Extracted data section start
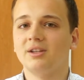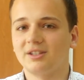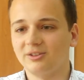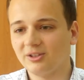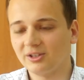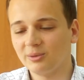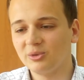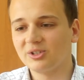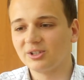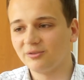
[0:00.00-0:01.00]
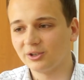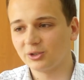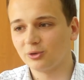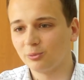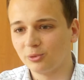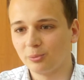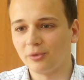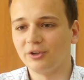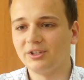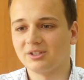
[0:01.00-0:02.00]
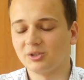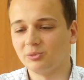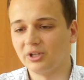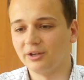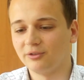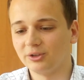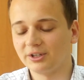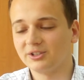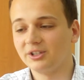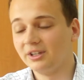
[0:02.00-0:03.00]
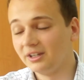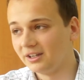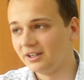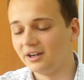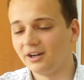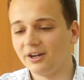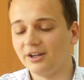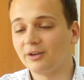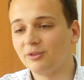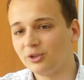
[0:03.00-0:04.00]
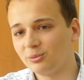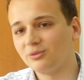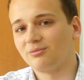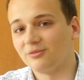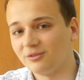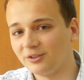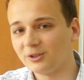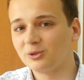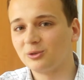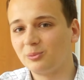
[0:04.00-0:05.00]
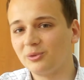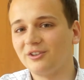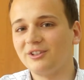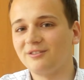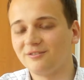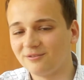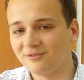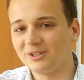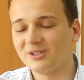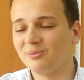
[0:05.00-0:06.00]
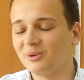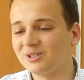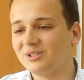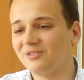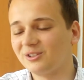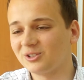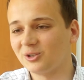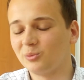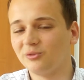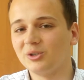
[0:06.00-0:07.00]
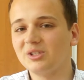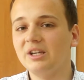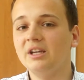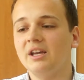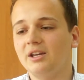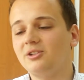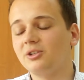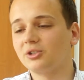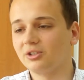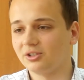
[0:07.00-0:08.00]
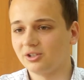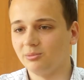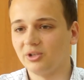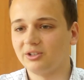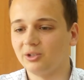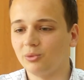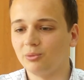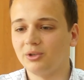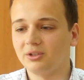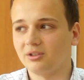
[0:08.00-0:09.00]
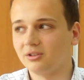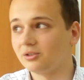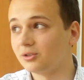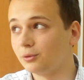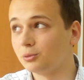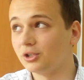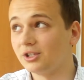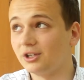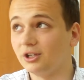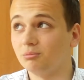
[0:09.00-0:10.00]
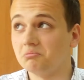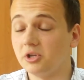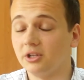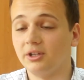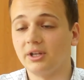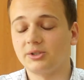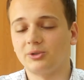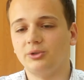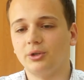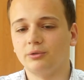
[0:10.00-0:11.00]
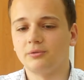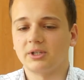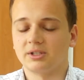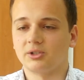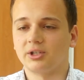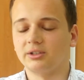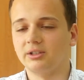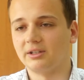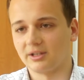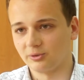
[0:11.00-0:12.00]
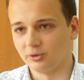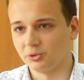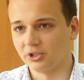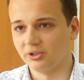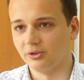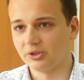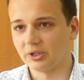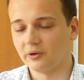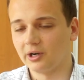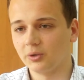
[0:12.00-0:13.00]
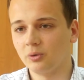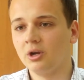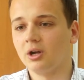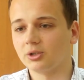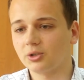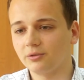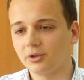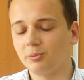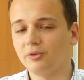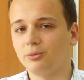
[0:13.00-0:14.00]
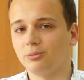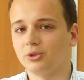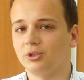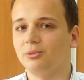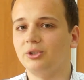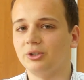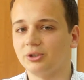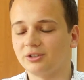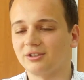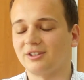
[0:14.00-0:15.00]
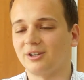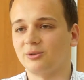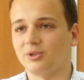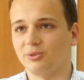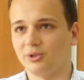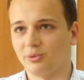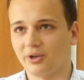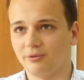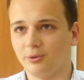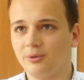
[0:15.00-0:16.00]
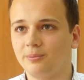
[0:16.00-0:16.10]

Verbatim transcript: Z kandydatami z tych większych ugrupowań jesteśmy dalej w kontakcie. E, jak wiadomo, większe ugrupowania, więcej pracy, większe obowiązki i ciężej jest im na ten moment e, z wyprzedzeniem 11-dniowym wskazać kandydata, który przyjedzie do Starogardu, aczkolwiek pewnym można być, iż takie osoby się pojawią.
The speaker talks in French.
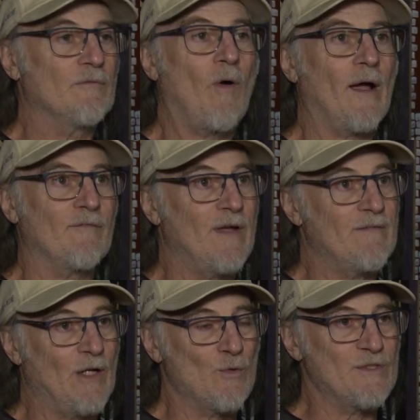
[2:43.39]
ils vont arriver
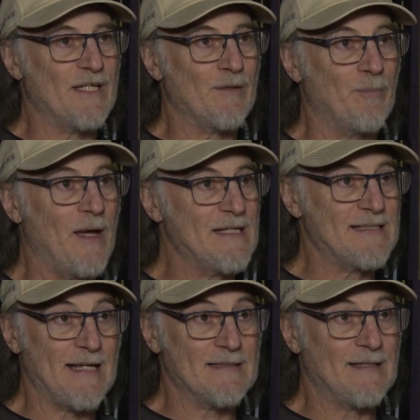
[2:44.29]
avec leurs équipements, ils
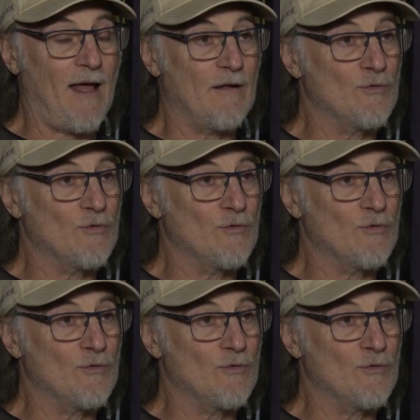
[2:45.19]
s'installent.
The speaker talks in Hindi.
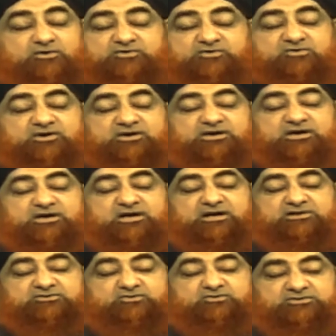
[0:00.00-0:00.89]
सॉरी
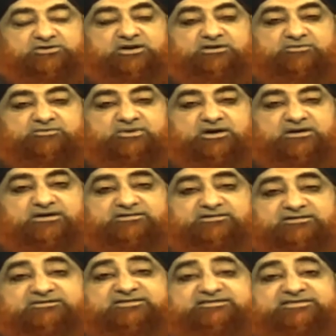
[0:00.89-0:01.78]
सुतीली माँ का
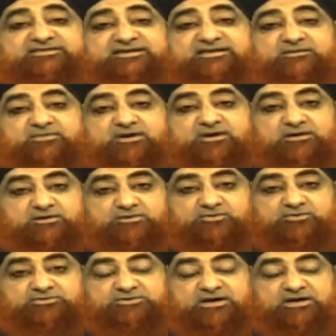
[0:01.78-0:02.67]
जैसे सगी माँ का
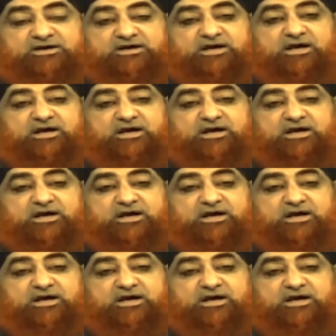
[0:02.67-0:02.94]
होता है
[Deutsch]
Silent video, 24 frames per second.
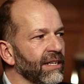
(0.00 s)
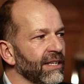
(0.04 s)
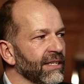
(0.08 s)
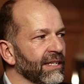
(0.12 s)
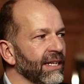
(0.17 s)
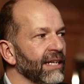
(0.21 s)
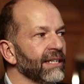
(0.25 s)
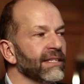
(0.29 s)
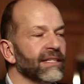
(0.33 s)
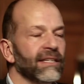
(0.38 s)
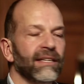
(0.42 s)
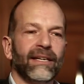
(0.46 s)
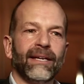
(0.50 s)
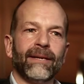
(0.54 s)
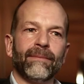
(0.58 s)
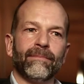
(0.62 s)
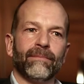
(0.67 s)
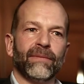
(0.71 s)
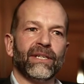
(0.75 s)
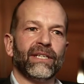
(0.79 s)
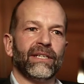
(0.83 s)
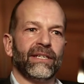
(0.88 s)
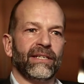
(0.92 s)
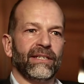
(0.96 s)
das ganze
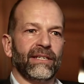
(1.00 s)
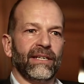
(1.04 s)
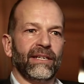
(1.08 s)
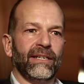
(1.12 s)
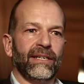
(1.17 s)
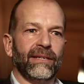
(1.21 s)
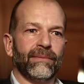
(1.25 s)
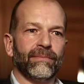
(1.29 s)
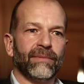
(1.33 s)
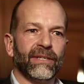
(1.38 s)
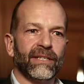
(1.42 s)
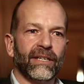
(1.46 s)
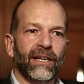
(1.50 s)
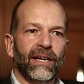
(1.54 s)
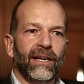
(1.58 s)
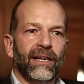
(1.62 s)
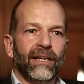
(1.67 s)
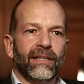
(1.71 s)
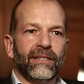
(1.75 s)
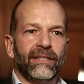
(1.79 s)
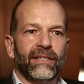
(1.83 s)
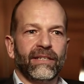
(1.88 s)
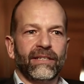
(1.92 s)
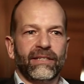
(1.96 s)
Leben mit Internet, mit
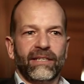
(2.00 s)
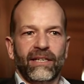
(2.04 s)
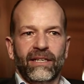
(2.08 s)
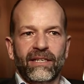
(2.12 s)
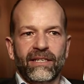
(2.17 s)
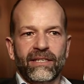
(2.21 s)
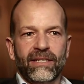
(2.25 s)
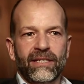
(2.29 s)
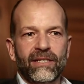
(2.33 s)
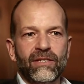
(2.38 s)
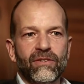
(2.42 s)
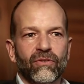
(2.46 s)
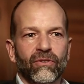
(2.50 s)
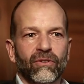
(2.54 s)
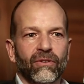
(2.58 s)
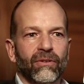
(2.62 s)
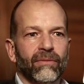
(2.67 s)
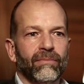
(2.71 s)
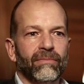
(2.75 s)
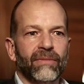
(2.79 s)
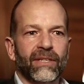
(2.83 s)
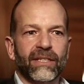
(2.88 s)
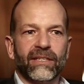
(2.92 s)
Digitalisierung,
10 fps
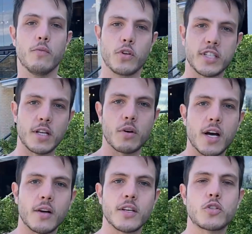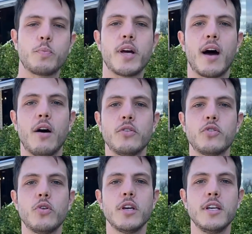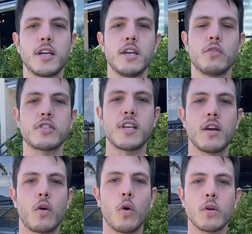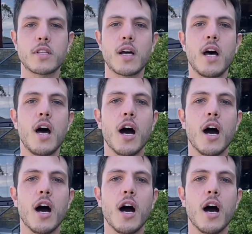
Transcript: Você está no canal da Super Áudio e aqui você encontra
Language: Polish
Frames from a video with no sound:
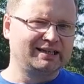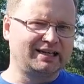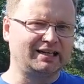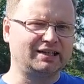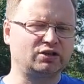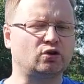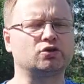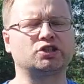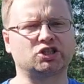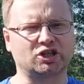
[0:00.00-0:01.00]
kiedy to
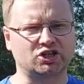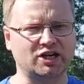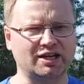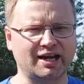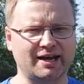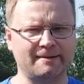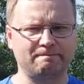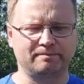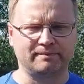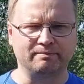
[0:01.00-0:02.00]
ostrzeżenie
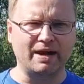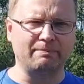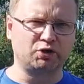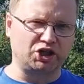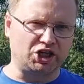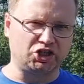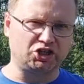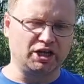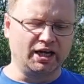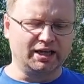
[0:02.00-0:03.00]
ma
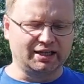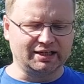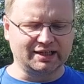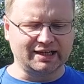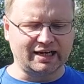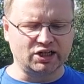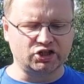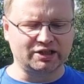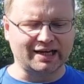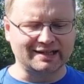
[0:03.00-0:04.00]
przyjść, kiedy
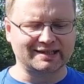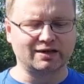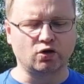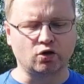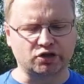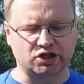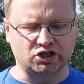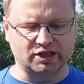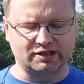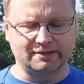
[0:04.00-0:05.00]
należy nas
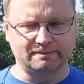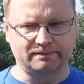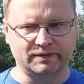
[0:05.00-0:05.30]
ostrzec.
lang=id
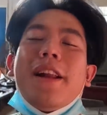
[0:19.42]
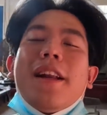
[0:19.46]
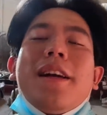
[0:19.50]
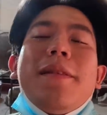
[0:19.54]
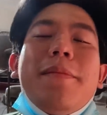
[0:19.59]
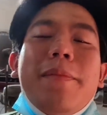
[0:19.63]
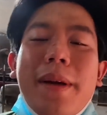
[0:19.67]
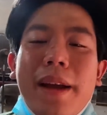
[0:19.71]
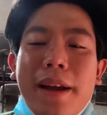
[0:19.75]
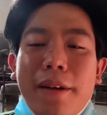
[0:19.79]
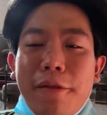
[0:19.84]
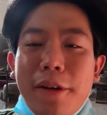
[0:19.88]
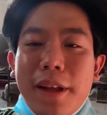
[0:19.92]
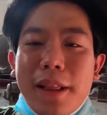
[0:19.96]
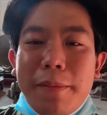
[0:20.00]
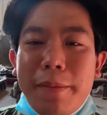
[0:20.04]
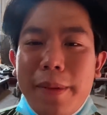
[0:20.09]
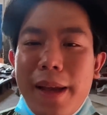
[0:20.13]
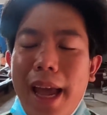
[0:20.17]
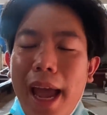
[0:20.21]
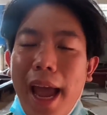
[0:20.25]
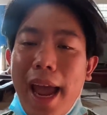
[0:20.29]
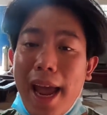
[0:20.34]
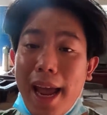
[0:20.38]
welcome back with
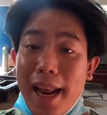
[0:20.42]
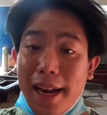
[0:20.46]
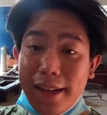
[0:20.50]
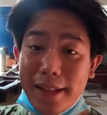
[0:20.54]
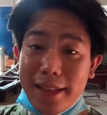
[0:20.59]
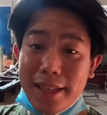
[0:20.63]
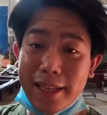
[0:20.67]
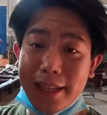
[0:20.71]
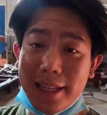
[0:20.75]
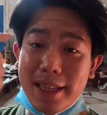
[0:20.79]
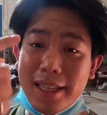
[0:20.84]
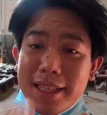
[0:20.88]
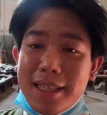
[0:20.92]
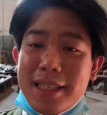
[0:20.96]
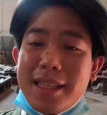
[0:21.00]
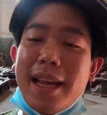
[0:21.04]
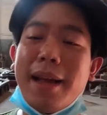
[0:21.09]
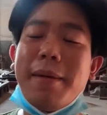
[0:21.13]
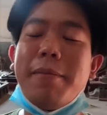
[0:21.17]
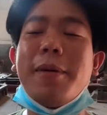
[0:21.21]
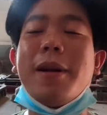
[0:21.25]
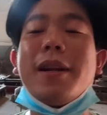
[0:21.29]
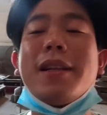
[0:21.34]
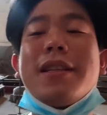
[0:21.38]
me and the
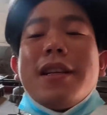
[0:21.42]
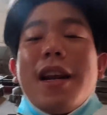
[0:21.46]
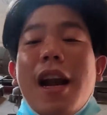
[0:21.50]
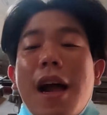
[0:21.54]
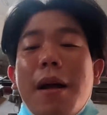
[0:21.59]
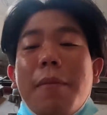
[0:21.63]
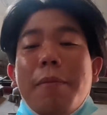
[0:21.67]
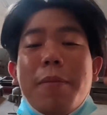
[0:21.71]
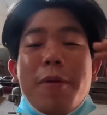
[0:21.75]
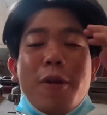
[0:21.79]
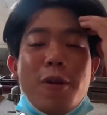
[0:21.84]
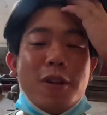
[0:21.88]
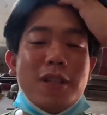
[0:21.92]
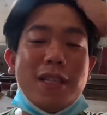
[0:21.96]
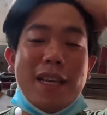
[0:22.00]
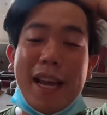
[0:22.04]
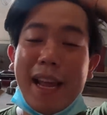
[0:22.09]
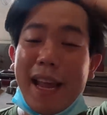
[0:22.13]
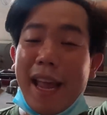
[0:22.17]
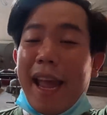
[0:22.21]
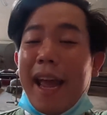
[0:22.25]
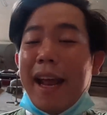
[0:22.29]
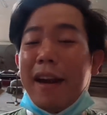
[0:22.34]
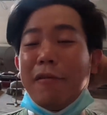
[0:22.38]
Cybertruck
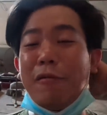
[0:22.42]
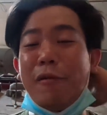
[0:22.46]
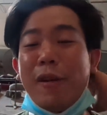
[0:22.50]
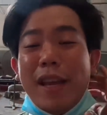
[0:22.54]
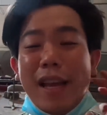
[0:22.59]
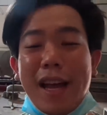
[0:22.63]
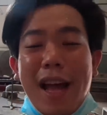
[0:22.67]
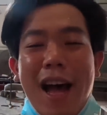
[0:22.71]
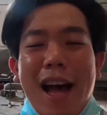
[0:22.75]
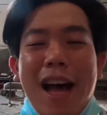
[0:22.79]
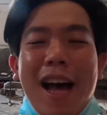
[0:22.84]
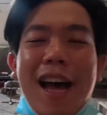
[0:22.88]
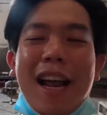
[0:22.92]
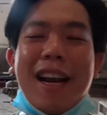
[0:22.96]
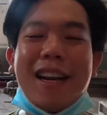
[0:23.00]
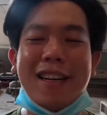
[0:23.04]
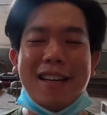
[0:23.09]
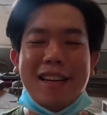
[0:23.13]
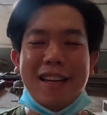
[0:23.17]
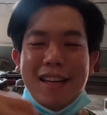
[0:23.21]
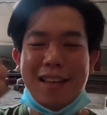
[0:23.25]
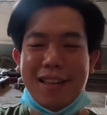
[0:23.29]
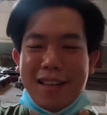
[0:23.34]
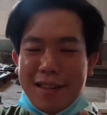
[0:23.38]
project and we are
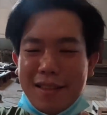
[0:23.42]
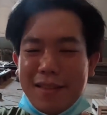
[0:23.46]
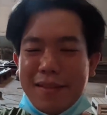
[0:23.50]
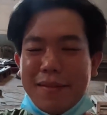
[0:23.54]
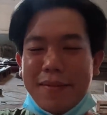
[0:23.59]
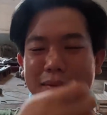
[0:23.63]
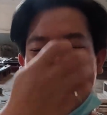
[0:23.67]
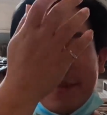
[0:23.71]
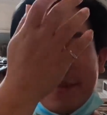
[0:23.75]
the Earth.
Extracted data section end
▶ _What you will do_
Starting from the first line of the entries above, print each line exactly until the line containing "[0:16.00-0:16.10]" has been printed, and skip the pictures.

▶ _Task response_
[0:00.00-0:01.00]
[0:01.00-0:02.00]
[0:02.00-0:03.00]
[0:03.00-0:04.00]
[0:04.00-0:05.00]
[0:05.00-0:06.00]
[0:06.00-0:07.00]
[0:07.00-0:08.00]
[0:08.00-0:09.00]
[0:09.00-0:10.00]
[0:10.00-0:11.00]
[0:11.00-0:12.00]
[0:12.00-0:13.00]
[0:13.00-0:14.00]
[0:14.00-0:15.00]
[0:15.00-0:16.00]
[0:16.00-0:16.10]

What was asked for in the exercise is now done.